The line containing "[00:00:58.80 to 00:00:59.83]", and every line after it to the end of the listing, should be repeated exactly; the pictures should not.

━━━━━ Data

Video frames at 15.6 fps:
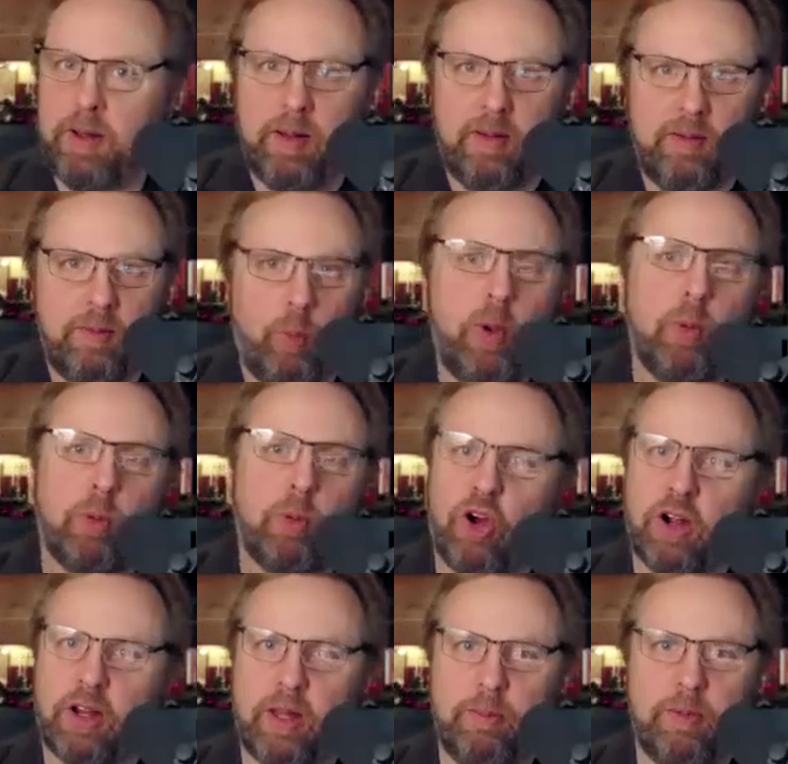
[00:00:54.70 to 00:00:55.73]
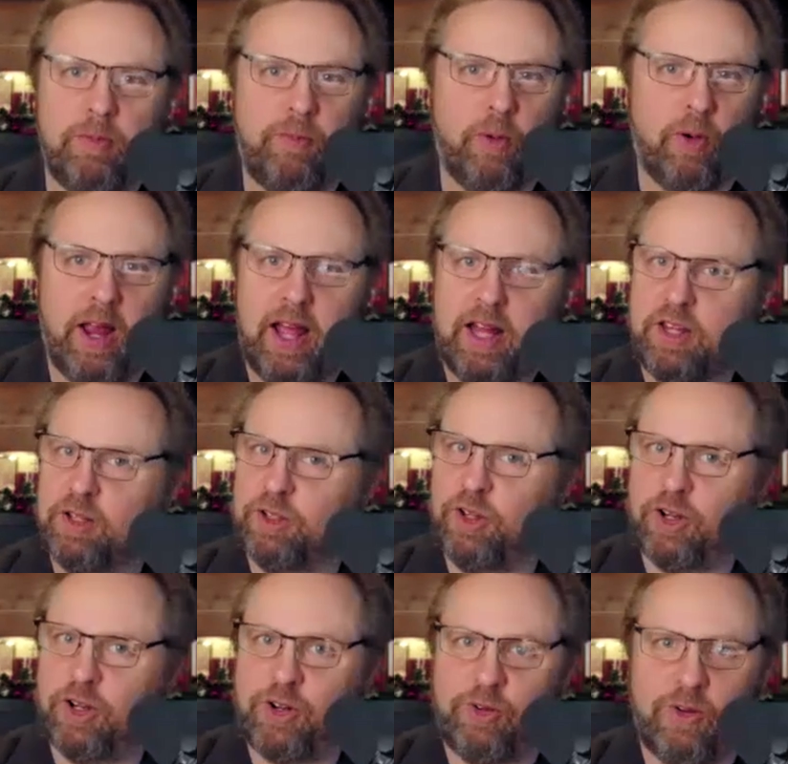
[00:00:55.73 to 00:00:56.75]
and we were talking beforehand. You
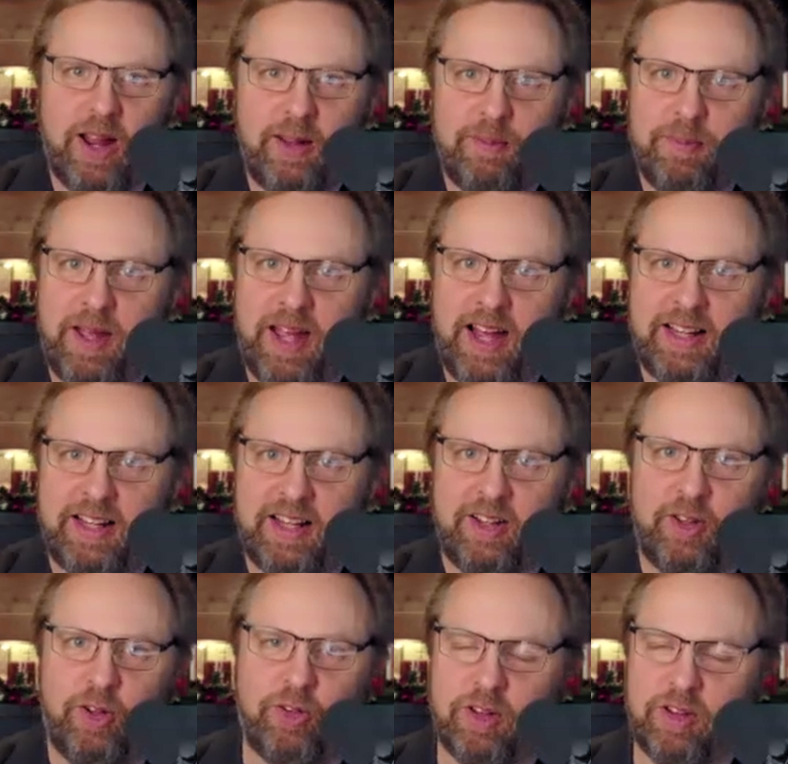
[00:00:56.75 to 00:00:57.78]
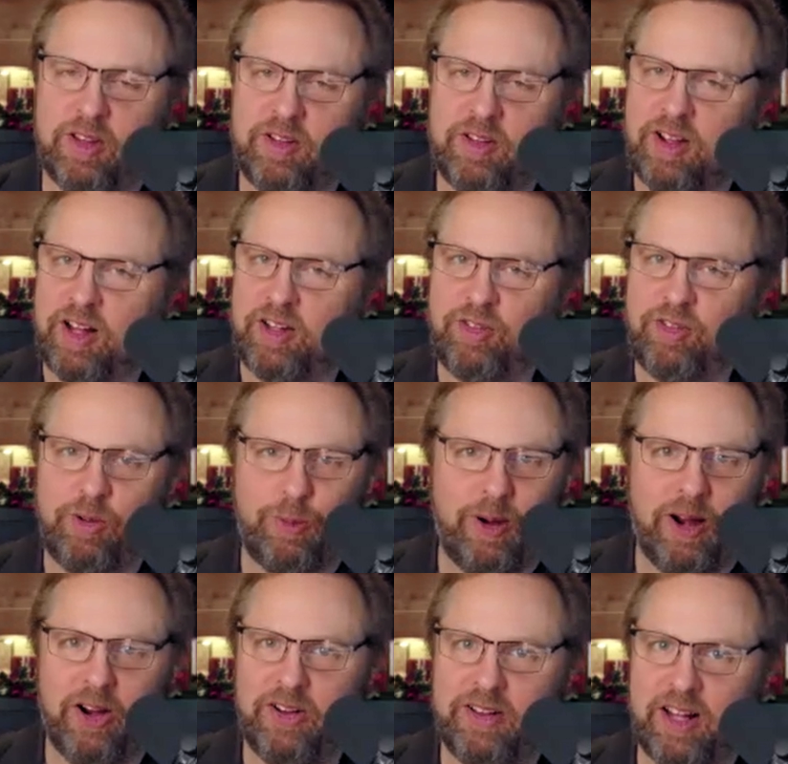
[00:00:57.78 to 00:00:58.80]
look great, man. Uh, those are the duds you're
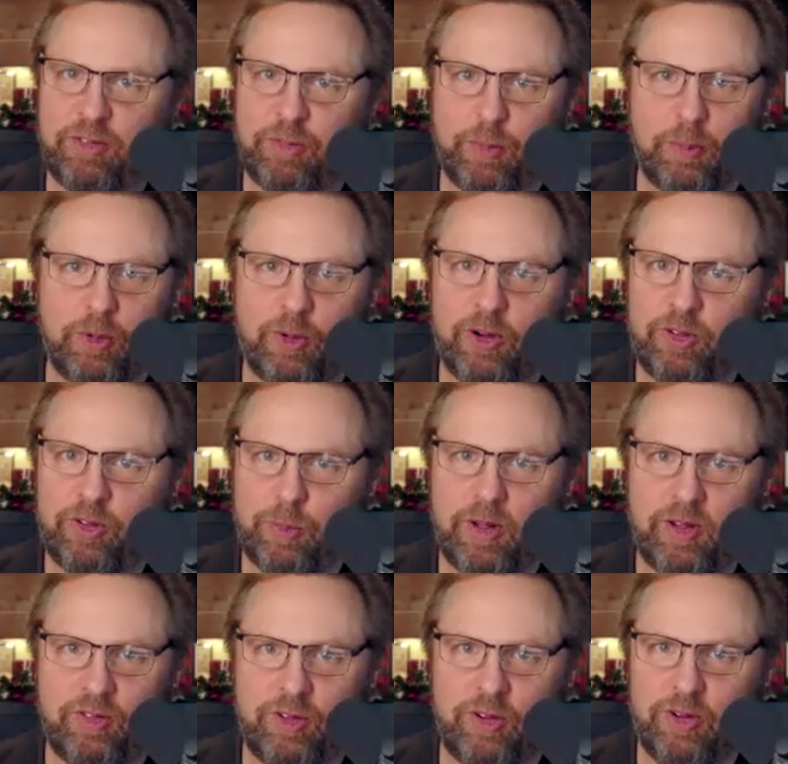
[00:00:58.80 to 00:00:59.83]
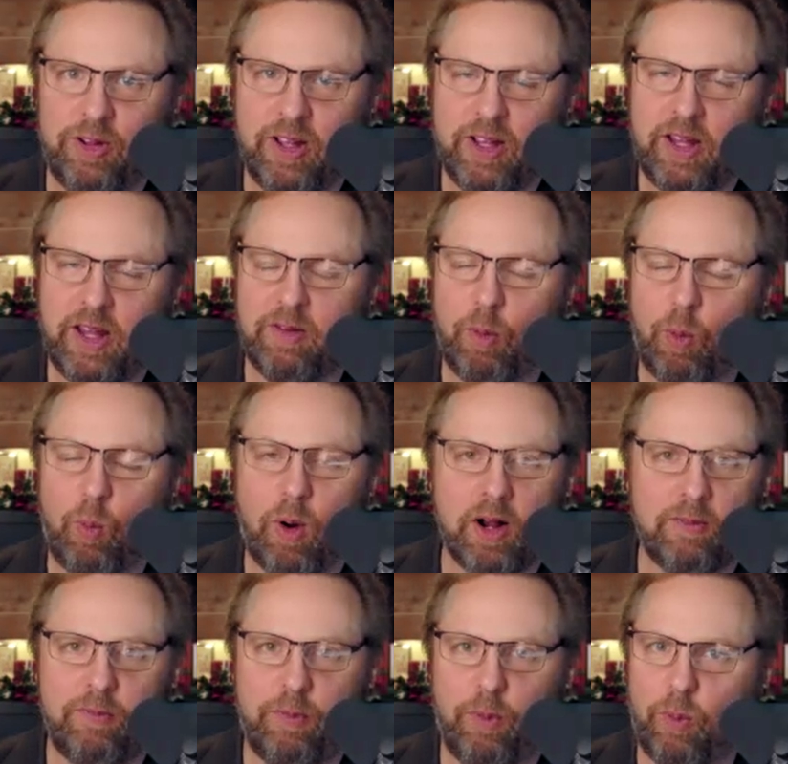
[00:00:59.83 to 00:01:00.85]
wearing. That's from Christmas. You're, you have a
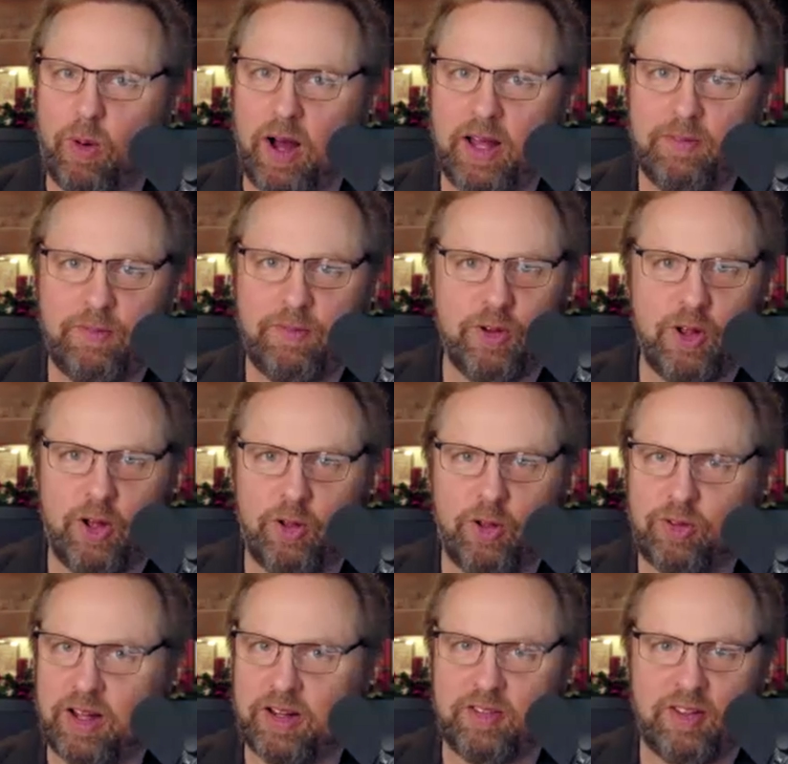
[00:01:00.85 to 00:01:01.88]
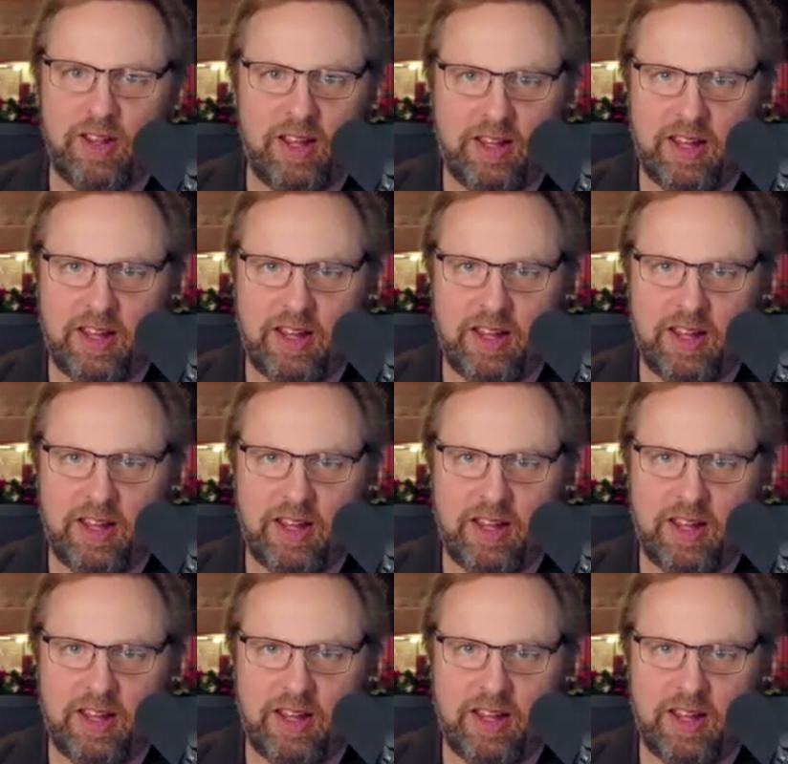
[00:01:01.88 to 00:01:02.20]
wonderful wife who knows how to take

━━━━━━━━━━

[Exercise result]
[00:00:58.80 to 00:00:59.83]
[00:00:59.83 to 00:01:00.85]
wearing. That's from Christmas. You're, you have a
[00:01:00.85 to 00:01:01.88]
[00:01:01.88 to 00:01:02.20]
wonderful wife who knows how to take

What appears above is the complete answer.